Task: Copy every line from the one that holds "[00:18:36.13 to 00:18:36.53]" to the end of the records below, exactly and with nothing else, but without any pictures.

(Dataset records)
★ ★ ★

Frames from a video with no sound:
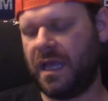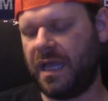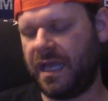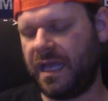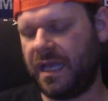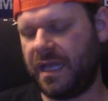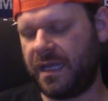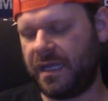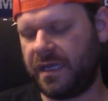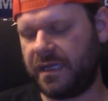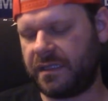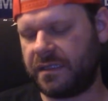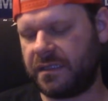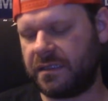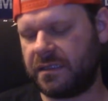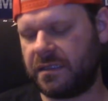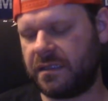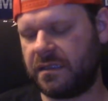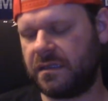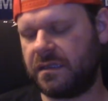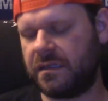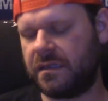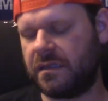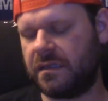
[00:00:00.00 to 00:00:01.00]

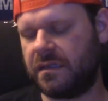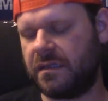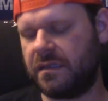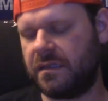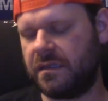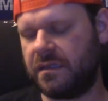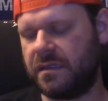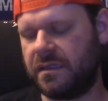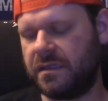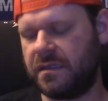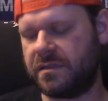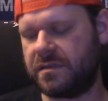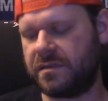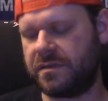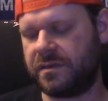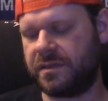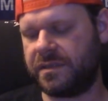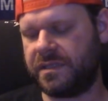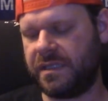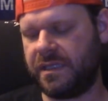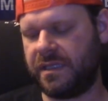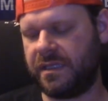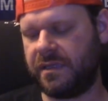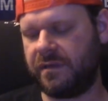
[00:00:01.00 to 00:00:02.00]
And his
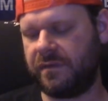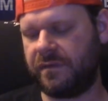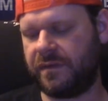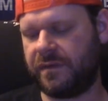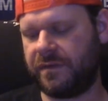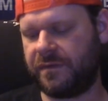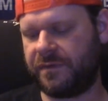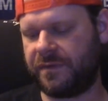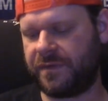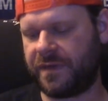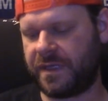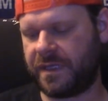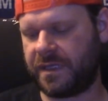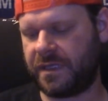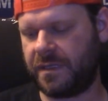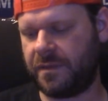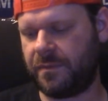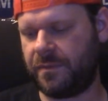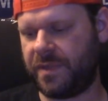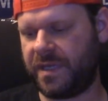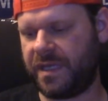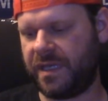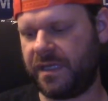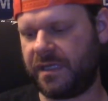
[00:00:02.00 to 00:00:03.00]
critique of the fucking
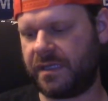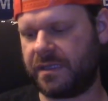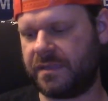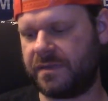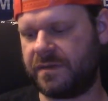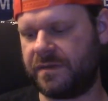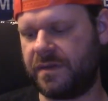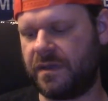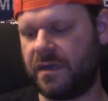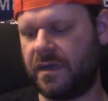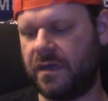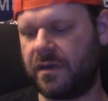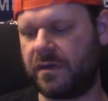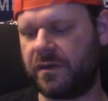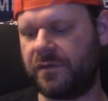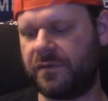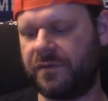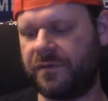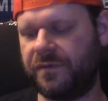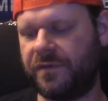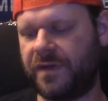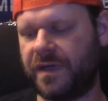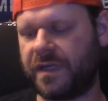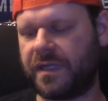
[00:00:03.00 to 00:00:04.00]
debate is utter
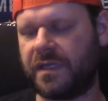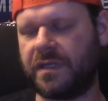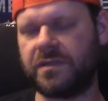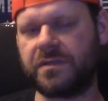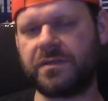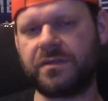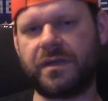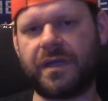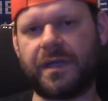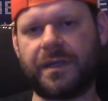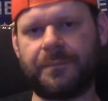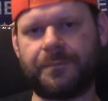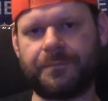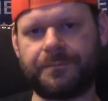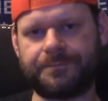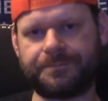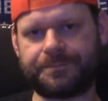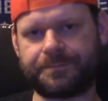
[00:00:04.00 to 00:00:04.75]
fucking trite.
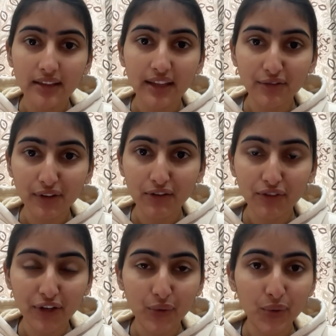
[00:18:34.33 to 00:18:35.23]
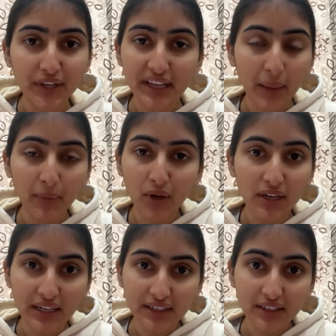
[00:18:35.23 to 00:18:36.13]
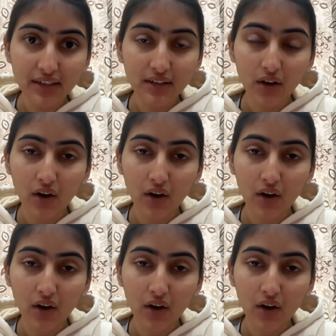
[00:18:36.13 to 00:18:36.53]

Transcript: then feel free to DM me on LinkedIn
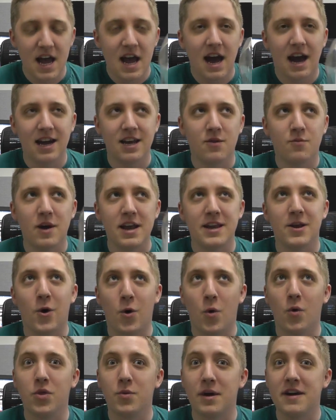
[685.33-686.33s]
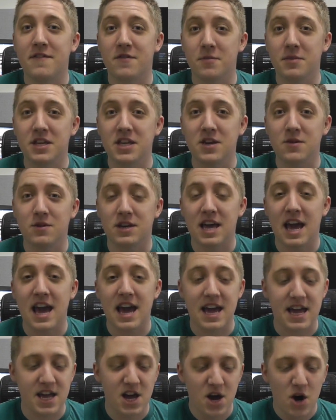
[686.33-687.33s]
And it went all the way from the
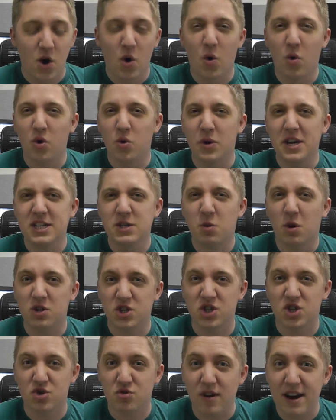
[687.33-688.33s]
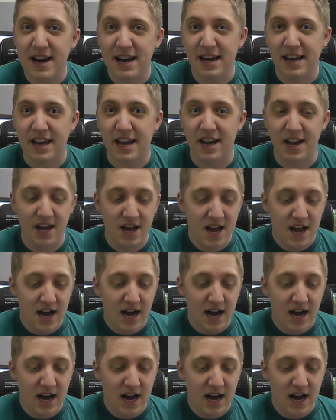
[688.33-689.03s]
UK all the way to Australia.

★ ★ ★

Output for this task:
[00:18:36.13 to 00:18:36.53]

Transcript: then feel free to DM me on LinkedIn
[685.33-686.33s]
[686.33-687.33s]
And it went all the way from the
[687.33-688.33s]
[688.33-689.03s]
UK all the way to Australia.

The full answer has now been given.